* **Activity**
The records below are to be written out exactly, with every picture omitted.

* **Input data**
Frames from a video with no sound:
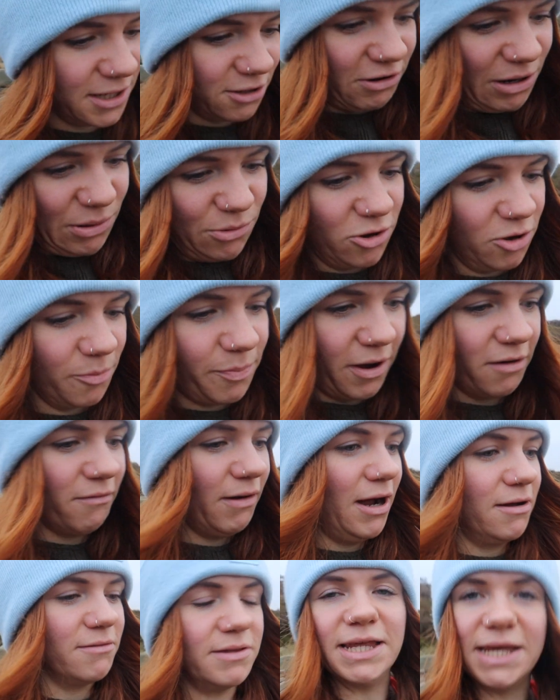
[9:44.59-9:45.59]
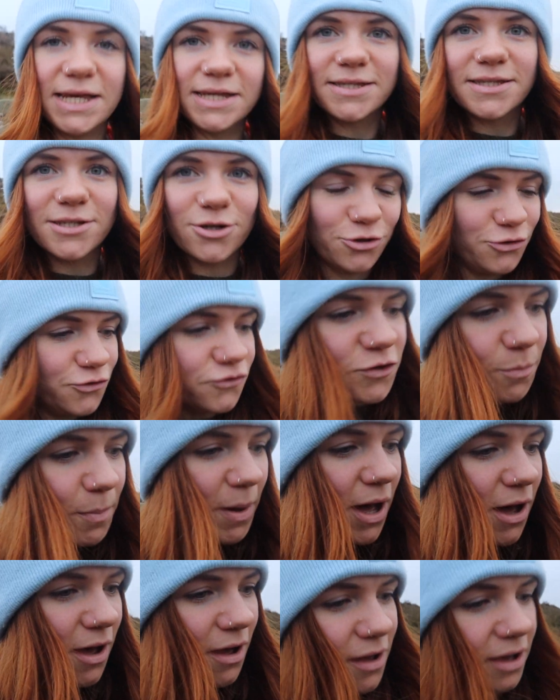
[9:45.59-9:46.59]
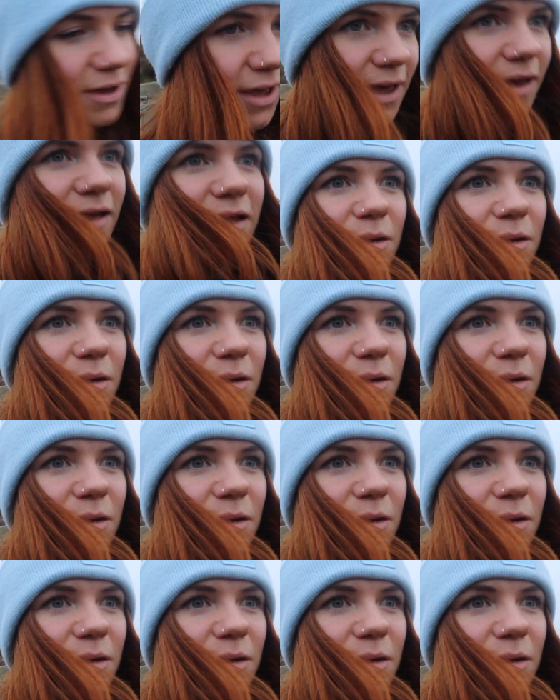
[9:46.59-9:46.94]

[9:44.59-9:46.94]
grow up around this country park.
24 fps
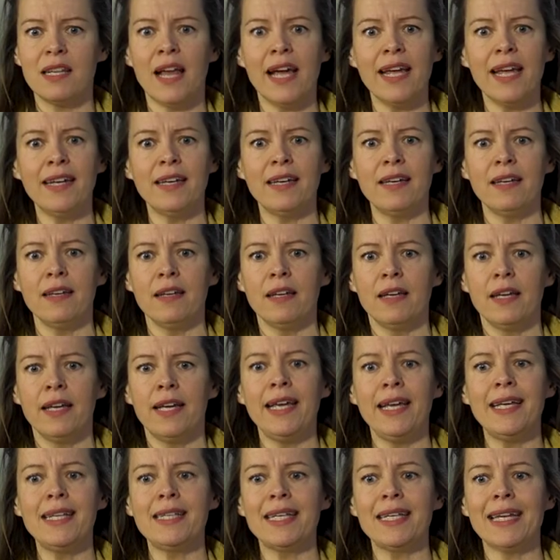like
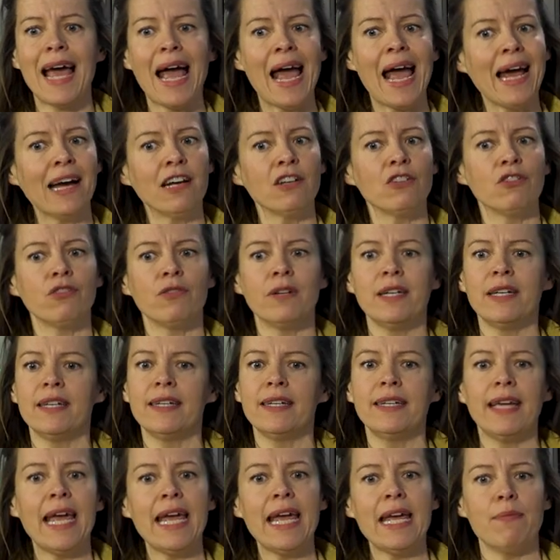he's an actor in
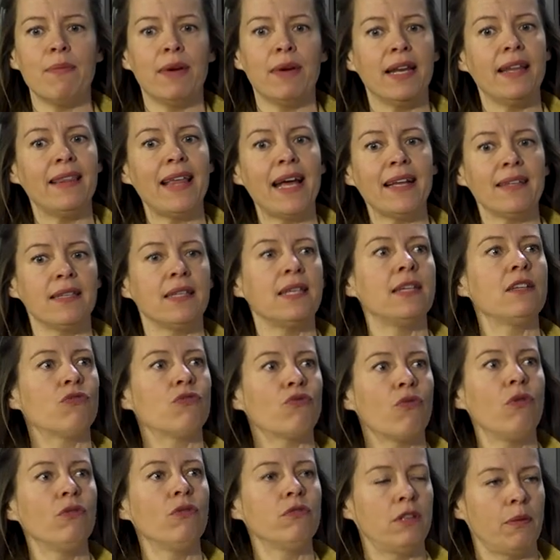a game, and that's his
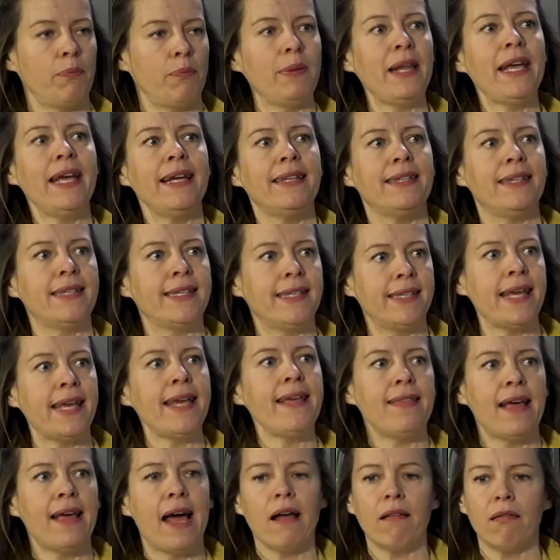role to play, to
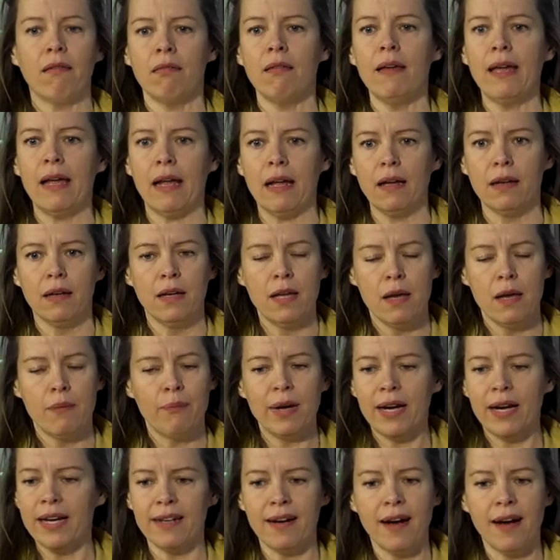say that thing.
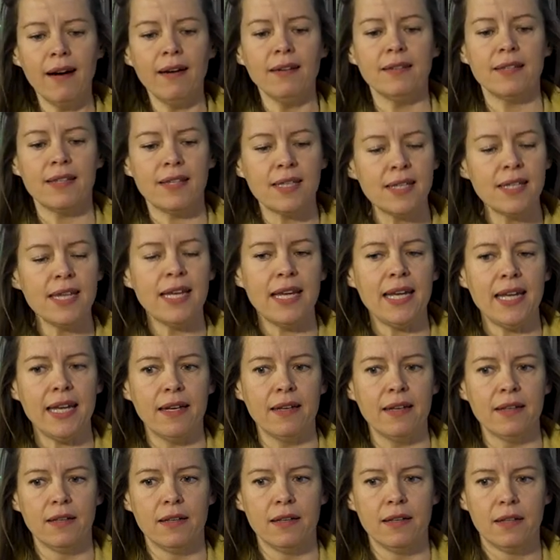But I can't
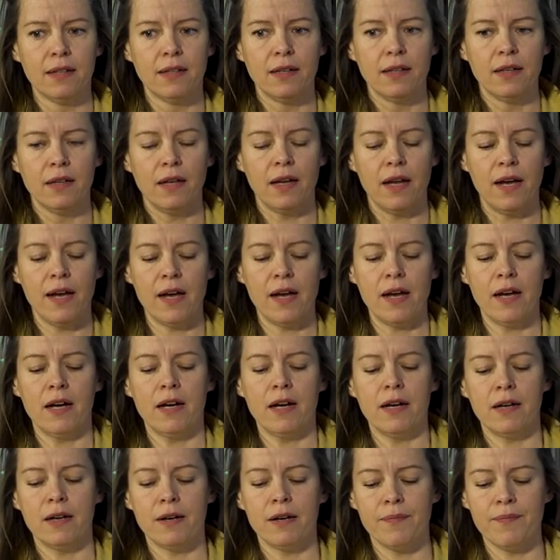see.
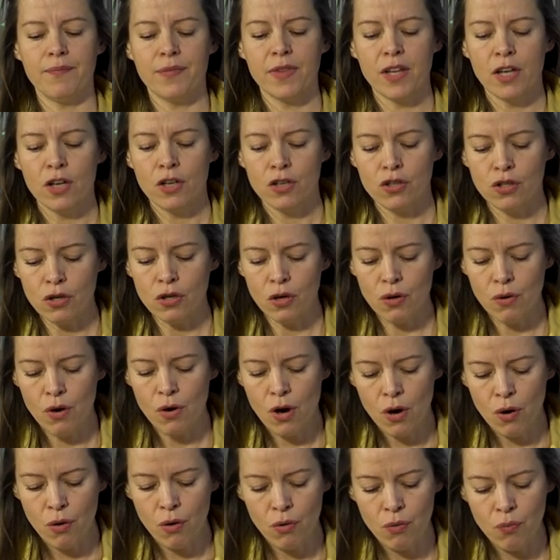Um, so
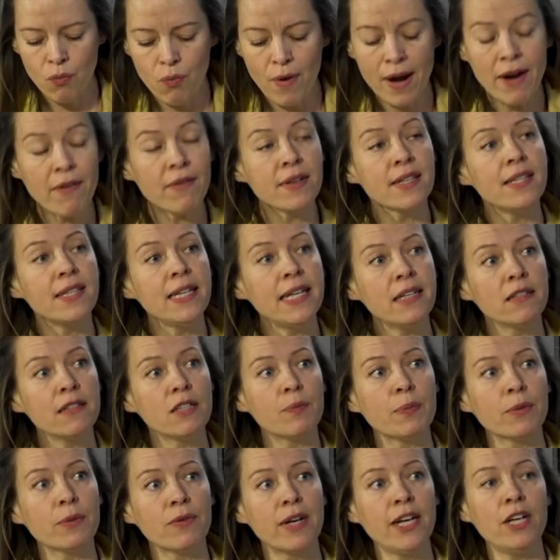where is the
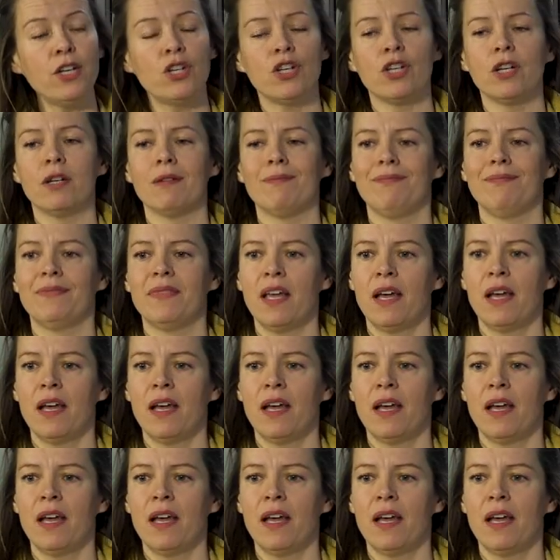inspiration?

* **Exercise solution**
Frames from a video with no sound:
[9:44.59-9:45.59]
[9:45.59-9:46.59]
[9:46.59-9:46.94]

[9:44.59-9:46.94]
grow up around this country park.
24 fps
like
he's an actor in
a game, and that's his
role to play, to
say that thing.
But I can't
see.
Um, so
where is the
inspiration?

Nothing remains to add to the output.